また、マラーは皮膚病による体の傷が湯船の銅に擦れないよう、湯船にシーツを敷いていました。
わざわざ持たせた手紙
コルデーがマラーに会う口実に使った手紙を元に、ダヴィッドが描き足したものです。
手紙には、「1793年7月13日、マリー=アンヌ・シャルロット・コルデーより市民マラー様へ。私は大変不幸な女です。あなたのご厚意を受ける資格があると思います」と書いてあります。
ダヴィッドは、マラーの寛大な性格と暗殺者の背信を強調するために、真実をねじ曲げています。
実際には、コルデーは勤王家反逆者に関する情報を持っていると主張したので、マラーに近づくことが許されました。
実際とは風呂の形が違う
ジャン=ジャック・オエール《マラーの死、1793年7月13日》 1794年
実際にマラーが使用していたのは、上のような木靴型の浴槽でした。
それをダヴィッドは、シンプルな四角い浴槽に変えることで、簡素なイメージをつくりました。
手紙と紙幣で「良い人アピール」
誰宛の手紙かは不明ですが、手紙には「5人の子供を持つ母でありながら、夫が祖国防衛のために死亡した、この人に与えなさい」と書いてあり、紙幣と一緒に置いてあります。

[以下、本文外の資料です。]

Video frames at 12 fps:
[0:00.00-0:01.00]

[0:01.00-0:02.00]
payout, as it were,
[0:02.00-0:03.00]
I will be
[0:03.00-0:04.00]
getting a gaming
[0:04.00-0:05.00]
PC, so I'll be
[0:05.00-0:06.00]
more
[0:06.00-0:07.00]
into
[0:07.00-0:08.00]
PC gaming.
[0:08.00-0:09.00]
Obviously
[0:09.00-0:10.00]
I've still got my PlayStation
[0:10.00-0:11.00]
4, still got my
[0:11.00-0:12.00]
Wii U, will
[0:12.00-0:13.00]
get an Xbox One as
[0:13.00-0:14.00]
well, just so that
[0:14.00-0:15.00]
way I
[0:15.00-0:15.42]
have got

これを描きこむことで、マラーは、慈悲深い優しい人だったとアピールしています。
羽根ペンがまだ彼の手にあることから、マラーはちょうどその手紙を完成させたところだったと推測できます。
また、このぼろぼろの古い木の家具は質実剛健さ表し、そこにダヴィッドがマラーにこの作品を捧げることを示す「マラーへ」という文字とサインを書き込んでいます。
凶器の見た目も違った
当時のナイフは、柄の部分が茶色か焦げ茶色の木の柄が主流でした。
茶色だと、血が目立たないため、ダヴィッドはわざと白い柄に変えて赤い血を目立たせ、事件の悲惨さを演出しています。
また、絵ではナイフが床に落ちていますが、実際には胸に突き刺したまま残っていました。
彼女は逃亡しようとはせず、その場にいました。
プロパガンダ
作品が発表されると広く称賛され、恐怖政治時代の指導者たちは複製を数枚注文し、ダヴィッドの弟子たちが制作しました。
本作は、フランス議会の議場に掲げられたこともありましたが、恐怖政治の首謀者ロベスピエールが失脚と処刑の後、この作品の人気は急速に衰えていきました。